Spam is basically a solved issue. There's both proof of work and paid relays, not to mention web or trust. It has been at absolute worst a minor annoyance.

There's plenty of ways to discover content on Nostr, from hashtags to channels to location based chats to just following some interesting people. It's perhaps not as frictionless as X, but imho that's a feature not a bug.

acdha · 20 hours ago
> It has been at absolute worst a minor annoyance.

This is easy to say when there is little adoption and attackers don’t care about the network. It doesn’t mean it’ll remain true if that changes. Proof of work is much less effective when people are willing to use botnets and paid relays complicate life for regular users so there’s a cap on how aggressively that can be used.

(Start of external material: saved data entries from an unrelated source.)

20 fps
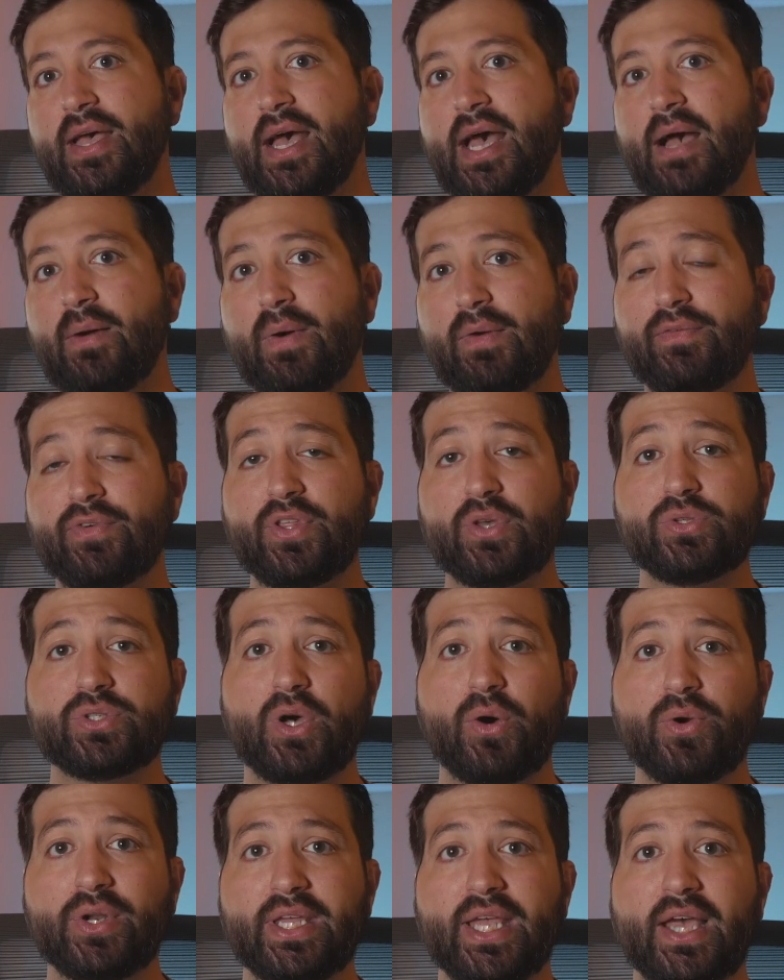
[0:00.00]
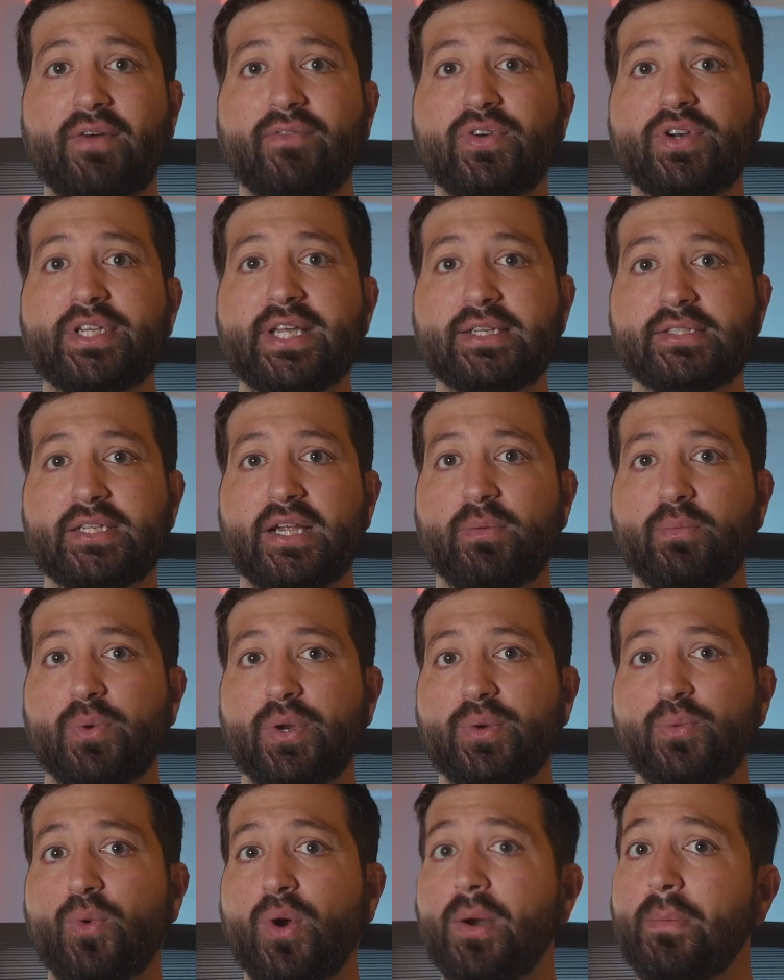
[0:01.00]
However, those holding out for desktop
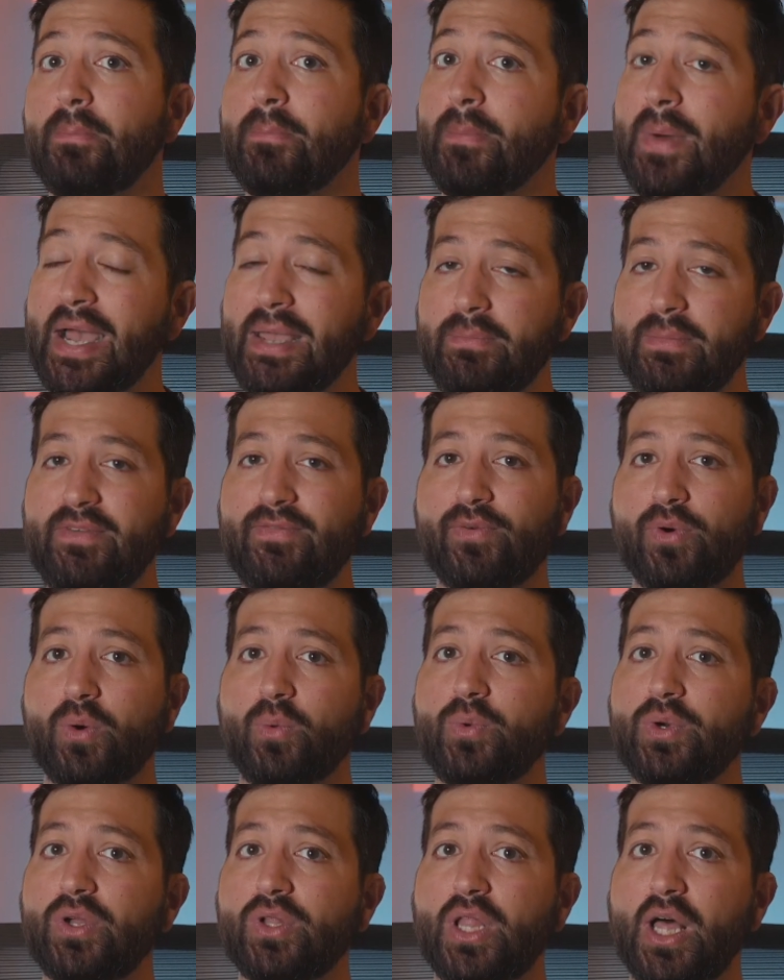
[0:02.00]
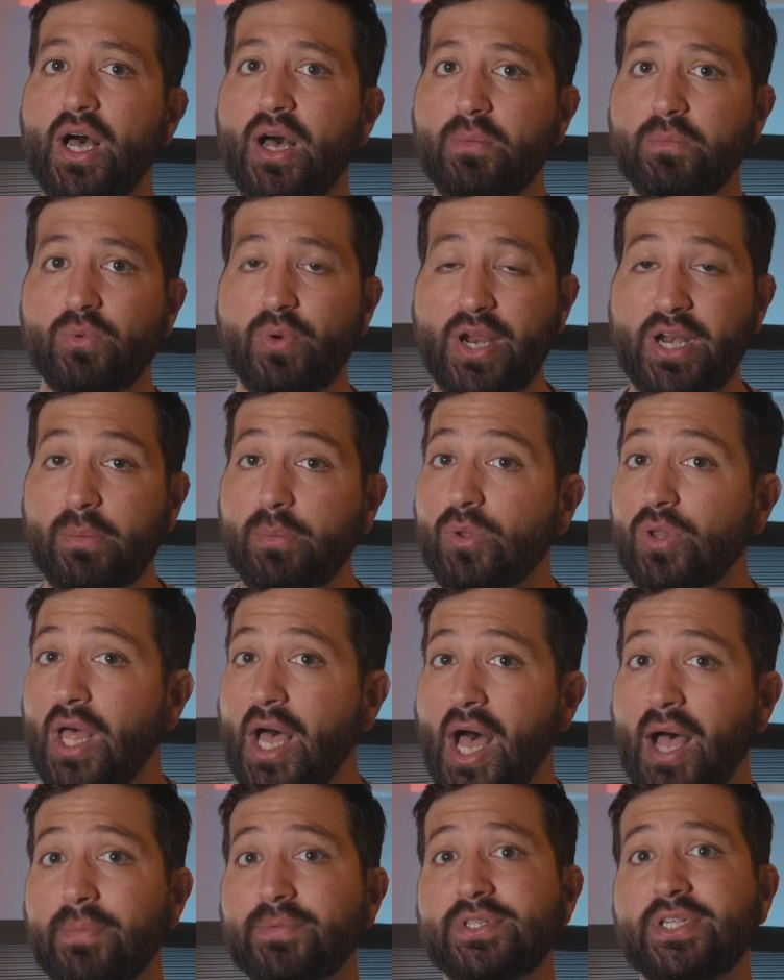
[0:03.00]
Renoir might be for a real upgradable
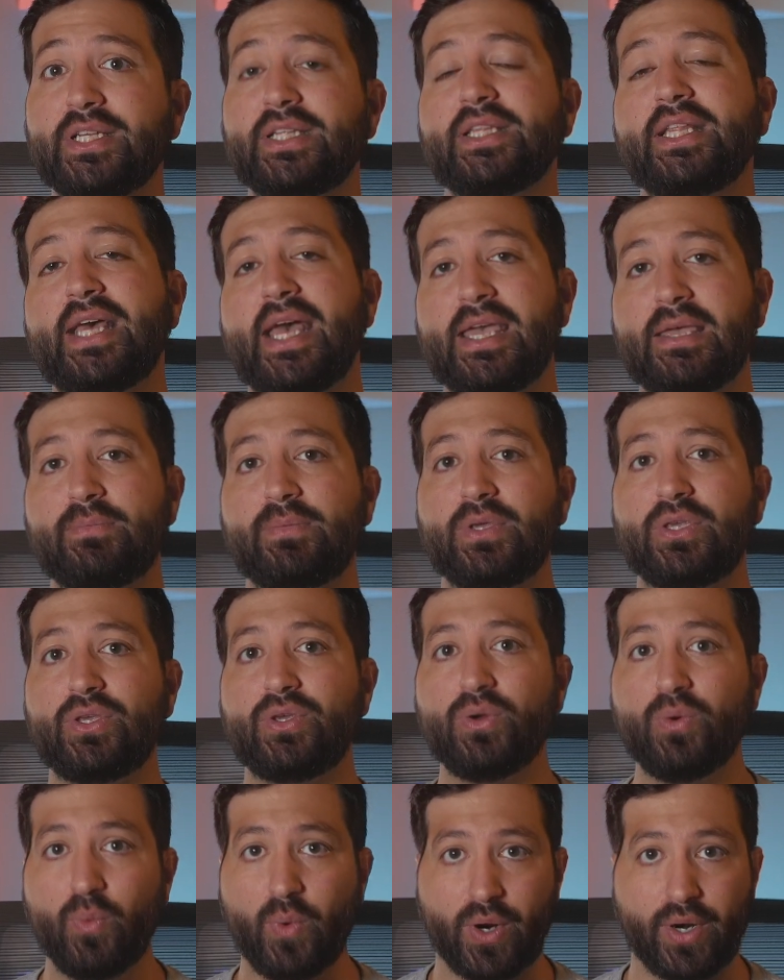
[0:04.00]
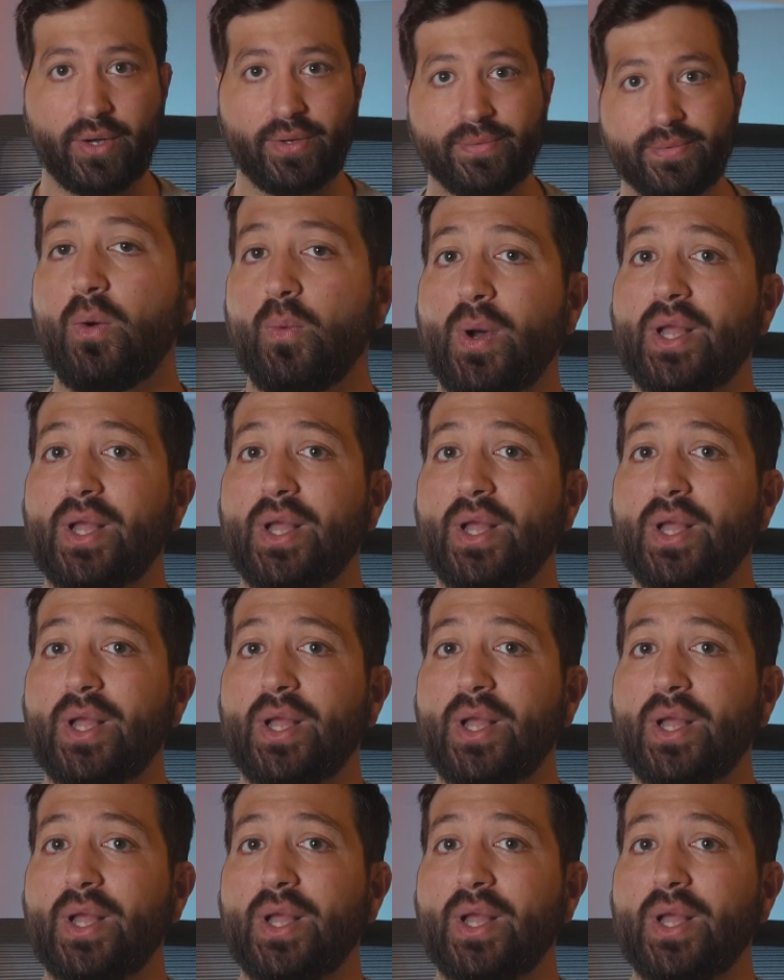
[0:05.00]
option in the APU world.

pyrolistical · 20 hours ago
> Except without the ability to give and receive real value via zaps, and at the risk of being censored, and losing your entire audience at the whim of the network operators

Every large relay has the same problem

vintermann · 16 hours ago
Spam and content moderation are basically the same thing. In both cases it's hiding things from the user that the user didn't ask for or want to see.

Unless by spam you mean denial of service attacks. Which should probably be a point of its own anyway. It's the main killer of the decentralized internet currently.

attila-lendvai · 13 hours ago
the extra curve with spam is that it must be made economically expensive for the spammer. spam is more of a DoS attack than just content i'm not interested in.
curtisblaine · 13 hours ago
Yeah, true, but now you have to manage 5 accounts on the 5 major social networks, all with different rules, format, public, moderation guidelines. It can be done but it starts to sound like a job.
WastedCucumber · a day ago
For who might be pulled in by the vague title, not knowing what a nostr is, thinking this article has anything to do with evolution - it has nothing to do with evolution or nature. Not one example of nature trying to evolve a nostr is descibed.

Maybe like... the author thought a nostr is similar to, I dunno, a pack or tribe or something?

viccis · a day ago
It's clearly a tongue in cheek joke about the progression of projects with similar goals that reach imperfect outcomes, with the implicit assumption that Nostr represents the ideal solution.
CGamesPlay · 21 hours ago
There was a “nature keeps evolving crabs” meme that was floating around a while back, I think it is a reference to that. I was also disappointed by the lack of nature, evolution, and crabs in the article.
nl · 21 hours ago
I thought the journal Nature was doing some decentrailized publishing thing.
bawolff · a day ago
I mean, i thought it was pretty clear - its a using convergent evolution as a metaphor for recenr developments in distributed apps.

(Whether the author is convincing on the other hand...)

immibis · 12 hours ago
Nature has successfully evolved an Israeli Nostr: almost every mammal has at least one nostr.il
bawolff · a day ago
Sounds like everyone is reinventing usenet but shittier.

Or if you really care about the crypto piece, then freenet.